Le recours à la chirurgie esthétique
Aux États-Unis, le recours à la chirurgie esthétique est largement plus démocratisé qu’en France ou en Europe. Selon une étude mondiale menée par Medidhair, les États-Unis sont premiers en terme de procédures cosmétiques, avec plus de 4,7 millions d’actes réalisés en 2025. C’est le Brésil qui se place ensuite en seconde position, avec un peu moins de 2 millions d’actes. Si le pays compte plus de 7000 plasticiens, les interventions restent onéreuses. Un lifting du visage coûterait en moyenne 9 000 dollars américains, tandis qu’une rhinoplastie (modification du nez) est chiffrée en moyenne à plus de 5 000 dollars américains.

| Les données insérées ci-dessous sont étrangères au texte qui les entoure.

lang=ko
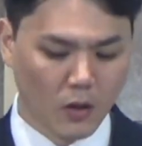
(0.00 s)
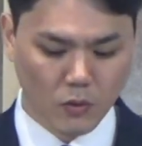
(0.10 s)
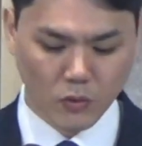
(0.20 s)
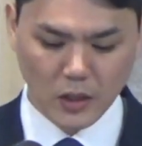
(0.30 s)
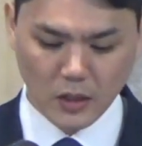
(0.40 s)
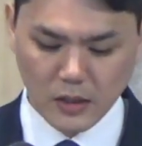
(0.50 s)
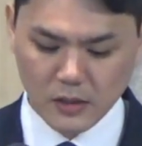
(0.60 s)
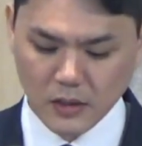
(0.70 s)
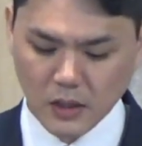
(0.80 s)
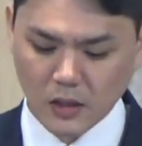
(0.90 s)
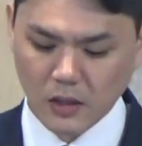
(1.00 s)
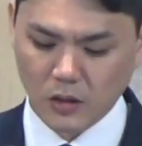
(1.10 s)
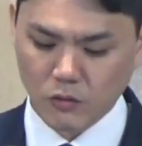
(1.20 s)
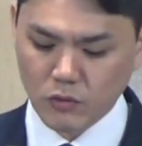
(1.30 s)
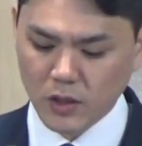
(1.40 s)
우리 일상이
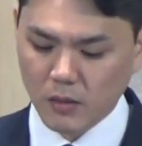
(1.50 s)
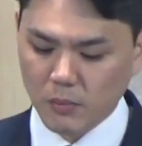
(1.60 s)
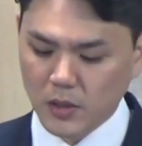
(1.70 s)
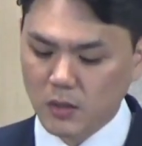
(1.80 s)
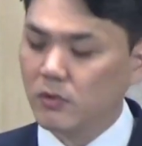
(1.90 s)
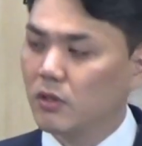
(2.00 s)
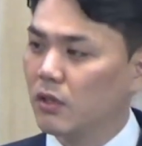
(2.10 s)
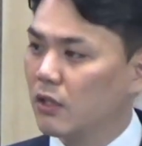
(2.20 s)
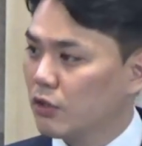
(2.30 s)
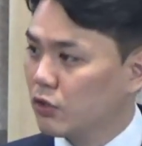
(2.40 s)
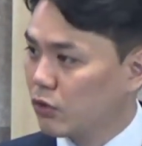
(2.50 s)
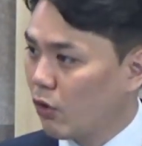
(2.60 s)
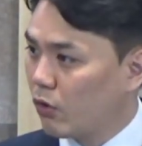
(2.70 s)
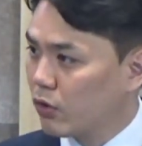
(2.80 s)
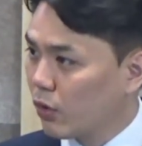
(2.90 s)
우리의 믿음을
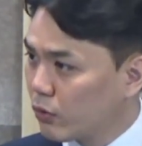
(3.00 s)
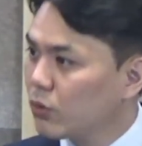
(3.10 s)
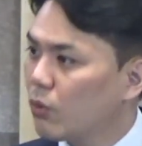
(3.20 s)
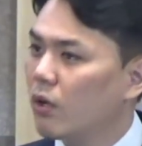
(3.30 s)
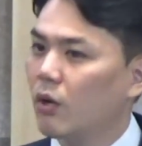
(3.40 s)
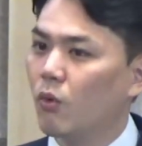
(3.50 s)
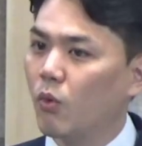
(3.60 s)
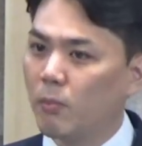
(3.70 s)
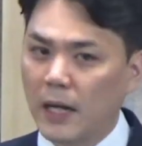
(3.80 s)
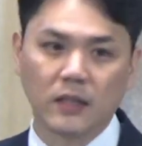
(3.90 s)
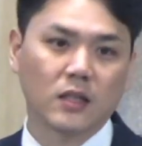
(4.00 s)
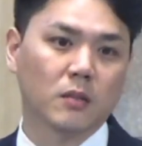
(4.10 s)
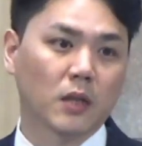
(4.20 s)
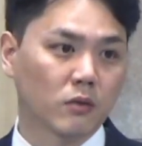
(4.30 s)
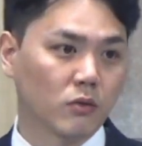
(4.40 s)
더 견고하고 바르게
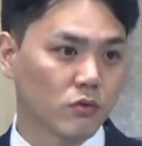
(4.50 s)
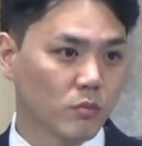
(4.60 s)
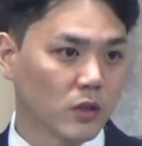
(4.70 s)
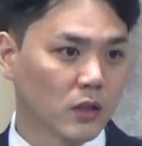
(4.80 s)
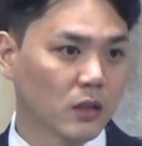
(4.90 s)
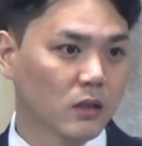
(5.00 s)
만들어줍니다.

La Mar-a-lago face, un symbole de richesse
Interrogé par le Daily Mail, le chirurgien esthétique américain Anthony Youn explique que la Mar-a-lago face est une sorte de "carte de visite". "Autrefois, on exhibait sa richesse avec des sacs à mains, aujourd’hui c’est avec son visage". Si les supporters de Trump affichent de plus en plus un visage similaire, c’est notamment pour correspondre à un look plastique, "semblable au look Kardashian. D’ailleurs, la Mar-a-lago face, n’est pas qu’une affaire de femmes. Les hommes de l’entourage de Trump sont nombreux à eux aussi sauter le pas de la chirurgie esthétique, comme Matt Gaetz, ancien élu de Floride et proche du président.

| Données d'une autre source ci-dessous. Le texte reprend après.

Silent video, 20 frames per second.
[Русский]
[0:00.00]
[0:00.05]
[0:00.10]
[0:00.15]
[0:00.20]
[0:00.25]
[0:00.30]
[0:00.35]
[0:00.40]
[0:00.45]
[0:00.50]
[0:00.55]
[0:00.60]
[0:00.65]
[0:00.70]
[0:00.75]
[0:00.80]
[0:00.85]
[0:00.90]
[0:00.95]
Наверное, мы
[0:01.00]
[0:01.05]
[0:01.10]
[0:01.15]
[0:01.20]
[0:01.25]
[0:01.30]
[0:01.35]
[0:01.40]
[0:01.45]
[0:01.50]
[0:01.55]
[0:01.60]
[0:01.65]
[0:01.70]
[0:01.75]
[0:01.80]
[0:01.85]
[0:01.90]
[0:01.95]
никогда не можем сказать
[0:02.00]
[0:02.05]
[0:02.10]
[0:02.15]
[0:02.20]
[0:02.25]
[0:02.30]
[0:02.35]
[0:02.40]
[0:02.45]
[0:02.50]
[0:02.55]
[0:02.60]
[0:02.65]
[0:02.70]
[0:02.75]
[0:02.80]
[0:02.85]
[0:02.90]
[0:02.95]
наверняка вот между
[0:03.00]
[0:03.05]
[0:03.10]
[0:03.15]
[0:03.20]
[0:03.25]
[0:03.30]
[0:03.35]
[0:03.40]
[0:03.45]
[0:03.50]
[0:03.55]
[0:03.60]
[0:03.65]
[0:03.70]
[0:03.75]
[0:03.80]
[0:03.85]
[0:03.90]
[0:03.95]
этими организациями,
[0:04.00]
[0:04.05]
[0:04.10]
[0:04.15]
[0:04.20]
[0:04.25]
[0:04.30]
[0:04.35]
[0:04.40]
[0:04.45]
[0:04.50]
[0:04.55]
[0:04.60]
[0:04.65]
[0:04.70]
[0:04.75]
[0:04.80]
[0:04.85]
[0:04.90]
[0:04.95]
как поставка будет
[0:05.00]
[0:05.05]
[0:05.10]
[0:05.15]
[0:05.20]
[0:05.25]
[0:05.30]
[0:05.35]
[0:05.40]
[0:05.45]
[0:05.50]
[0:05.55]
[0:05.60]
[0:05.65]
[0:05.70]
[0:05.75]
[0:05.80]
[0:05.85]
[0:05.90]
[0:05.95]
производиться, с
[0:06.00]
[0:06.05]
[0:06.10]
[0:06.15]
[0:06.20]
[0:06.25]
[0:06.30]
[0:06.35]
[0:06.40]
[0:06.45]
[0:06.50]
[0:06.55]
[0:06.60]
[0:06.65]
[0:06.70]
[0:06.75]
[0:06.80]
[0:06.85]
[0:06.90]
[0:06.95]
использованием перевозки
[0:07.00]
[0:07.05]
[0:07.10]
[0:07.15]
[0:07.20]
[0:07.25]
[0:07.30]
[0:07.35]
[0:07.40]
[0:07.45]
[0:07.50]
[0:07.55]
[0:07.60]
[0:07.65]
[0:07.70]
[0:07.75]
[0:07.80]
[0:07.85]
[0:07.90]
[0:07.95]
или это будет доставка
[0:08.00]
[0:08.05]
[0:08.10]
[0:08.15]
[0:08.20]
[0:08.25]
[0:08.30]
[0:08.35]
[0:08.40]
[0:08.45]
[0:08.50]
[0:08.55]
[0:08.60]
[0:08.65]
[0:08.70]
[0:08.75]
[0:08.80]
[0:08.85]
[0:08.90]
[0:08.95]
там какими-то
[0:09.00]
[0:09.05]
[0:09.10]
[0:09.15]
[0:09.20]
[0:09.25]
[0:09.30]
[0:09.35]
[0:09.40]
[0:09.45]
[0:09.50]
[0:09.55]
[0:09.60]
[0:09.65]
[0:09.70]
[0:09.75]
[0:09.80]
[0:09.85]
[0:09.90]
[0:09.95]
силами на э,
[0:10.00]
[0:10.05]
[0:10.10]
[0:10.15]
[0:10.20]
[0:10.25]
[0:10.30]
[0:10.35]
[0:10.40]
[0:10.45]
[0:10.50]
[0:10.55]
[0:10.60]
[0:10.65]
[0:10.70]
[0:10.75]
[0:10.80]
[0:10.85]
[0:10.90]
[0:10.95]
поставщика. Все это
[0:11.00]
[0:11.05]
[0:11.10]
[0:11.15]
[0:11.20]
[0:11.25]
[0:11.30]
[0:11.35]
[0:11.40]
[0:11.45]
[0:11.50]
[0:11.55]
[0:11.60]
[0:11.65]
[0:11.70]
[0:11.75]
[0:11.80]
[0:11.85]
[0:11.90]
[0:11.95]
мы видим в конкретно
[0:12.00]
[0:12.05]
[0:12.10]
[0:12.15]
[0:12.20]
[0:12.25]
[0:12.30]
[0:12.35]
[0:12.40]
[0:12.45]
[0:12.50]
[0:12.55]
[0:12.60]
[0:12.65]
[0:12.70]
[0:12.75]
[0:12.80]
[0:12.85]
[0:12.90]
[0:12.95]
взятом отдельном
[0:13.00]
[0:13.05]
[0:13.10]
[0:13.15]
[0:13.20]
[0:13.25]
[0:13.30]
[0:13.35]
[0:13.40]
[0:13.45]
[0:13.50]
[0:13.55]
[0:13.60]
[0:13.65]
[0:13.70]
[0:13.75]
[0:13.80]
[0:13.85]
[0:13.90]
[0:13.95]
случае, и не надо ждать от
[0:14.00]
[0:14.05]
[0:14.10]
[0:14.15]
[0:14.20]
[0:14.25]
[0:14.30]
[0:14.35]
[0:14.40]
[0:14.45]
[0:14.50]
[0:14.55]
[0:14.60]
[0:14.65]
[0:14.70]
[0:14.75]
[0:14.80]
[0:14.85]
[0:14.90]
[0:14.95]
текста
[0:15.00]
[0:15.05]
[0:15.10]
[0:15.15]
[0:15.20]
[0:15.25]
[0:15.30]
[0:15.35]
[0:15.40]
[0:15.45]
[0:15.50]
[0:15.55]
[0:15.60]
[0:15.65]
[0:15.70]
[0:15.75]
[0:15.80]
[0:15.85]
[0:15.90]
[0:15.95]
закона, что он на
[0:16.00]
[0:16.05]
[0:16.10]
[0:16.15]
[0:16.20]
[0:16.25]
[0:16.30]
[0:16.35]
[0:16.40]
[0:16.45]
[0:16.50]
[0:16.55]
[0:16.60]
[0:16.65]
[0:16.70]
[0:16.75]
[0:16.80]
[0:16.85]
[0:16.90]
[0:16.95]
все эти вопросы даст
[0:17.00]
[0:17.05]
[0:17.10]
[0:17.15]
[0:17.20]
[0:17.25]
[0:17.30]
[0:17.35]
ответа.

Le visage de l'Amérique "MAGA"
Dans une interview conduite par Sonia Devillers pour Arte, l’historien Paul Schor, spécialiste des États-Unis, parle d’un "air de famille entre gens qui ne font pas partie de la même famille". L’idée est là de créer une unité visuelle autour du président. Adopter cette allure privilégiée par Donald Trump devient pour son entourage un moyen de "lui prêter allégeance". Pour les femmes, les critères physiques font notamment écho aux stéréotypes de genre privilégiés par les milieux conservateurs : un corps mince et un visage marqué par la chirurgie esthétique, essayant de ressembler à un "idéal féminin" inaccessible autrement.